My attitude toward desserts changed completely after I read The Natural, Sugarless Dessert Cookbook by Carole Collier (New York: Walker & Co. $12.95). I was one of the many who hesitate to use refined sugar and artificial sweeteners, but this cookbook uses whole fruit, juices and fruit concentrates to sweeten desserts ranging from simple compotes and cookies to elegant sweet sauces, crepes, pastries, cakes and mousses. I found the ice creams and fruit or cheese mousses to be easy and delicious. Dark Chocolate Cake 2 ounces unsweetened chocolate 1/2 cup shortening 6 ounces frozen unsweetened apple juice concentrate, thawed 2 eggs, lightly beaten 1 cup all-purpose flour 3/4 cup whole wheat flour 1/2 teaspoon baking soda 1/2 teaspoon salt 1 1/2 teaspoons baking powder 3/4 cup milk 1 teaspoon vanilla extract
Preheat oven to 350 degrees F. Grease a baking pan, 11 by 7 inches; dust with whole wheat flour. Melt chocolate over water in a double boiler. Remove from heat and beat in shortening, concentrate and eggs. Sift dry ingredients.
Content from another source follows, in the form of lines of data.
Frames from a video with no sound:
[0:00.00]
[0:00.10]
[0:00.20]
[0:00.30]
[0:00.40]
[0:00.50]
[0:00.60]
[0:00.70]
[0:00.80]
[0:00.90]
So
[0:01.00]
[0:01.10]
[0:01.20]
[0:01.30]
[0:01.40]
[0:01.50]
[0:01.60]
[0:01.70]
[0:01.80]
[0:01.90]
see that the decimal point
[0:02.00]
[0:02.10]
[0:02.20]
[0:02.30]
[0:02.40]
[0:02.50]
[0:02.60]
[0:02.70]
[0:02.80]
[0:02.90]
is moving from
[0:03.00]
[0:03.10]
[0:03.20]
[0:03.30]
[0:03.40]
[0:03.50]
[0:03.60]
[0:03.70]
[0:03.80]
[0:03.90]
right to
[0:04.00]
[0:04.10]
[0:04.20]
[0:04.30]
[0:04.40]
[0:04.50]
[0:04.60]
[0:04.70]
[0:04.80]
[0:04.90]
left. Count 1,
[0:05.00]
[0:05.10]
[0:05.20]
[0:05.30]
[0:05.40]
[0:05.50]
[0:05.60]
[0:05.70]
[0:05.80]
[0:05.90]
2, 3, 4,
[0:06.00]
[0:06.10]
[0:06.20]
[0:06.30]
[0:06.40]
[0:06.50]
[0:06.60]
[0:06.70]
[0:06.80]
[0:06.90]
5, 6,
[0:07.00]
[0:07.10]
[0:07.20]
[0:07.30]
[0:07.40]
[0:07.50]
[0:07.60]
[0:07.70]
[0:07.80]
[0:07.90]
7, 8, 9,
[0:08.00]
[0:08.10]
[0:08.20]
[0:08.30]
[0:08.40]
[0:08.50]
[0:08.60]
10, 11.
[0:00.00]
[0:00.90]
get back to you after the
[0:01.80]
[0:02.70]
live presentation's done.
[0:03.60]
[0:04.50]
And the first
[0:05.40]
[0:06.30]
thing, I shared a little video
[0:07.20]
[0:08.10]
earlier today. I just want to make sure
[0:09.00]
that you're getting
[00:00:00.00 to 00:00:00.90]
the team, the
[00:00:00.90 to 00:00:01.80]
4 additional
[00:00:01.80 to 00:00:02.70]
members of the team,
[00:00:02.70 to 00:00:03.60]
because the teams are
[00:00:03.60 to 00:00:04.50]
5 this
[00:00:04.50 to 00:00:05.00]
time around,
Alternately add dry ingredients and milk to chocolate mixture. Beat in vanilla. Turn batter into prepared pan and bake for 25 to 30 minutes, or until a metal skewer inserted in the center comes out clean. Cool before serving or serve cold. Banana Ice Cream 3 or 4 large ripe bananas 3/4 cup heavy cream, whipped
Set freezer thermostat control to quick freeze. Peel bananas, wrap in freezer paper, and freeze until firm. Mash frozen bananas. There should be 3 cups. Fold into cream.
Transfer to a 1-quart freezer co ntainer, seal tightly, and freeze until firm. Serves 6.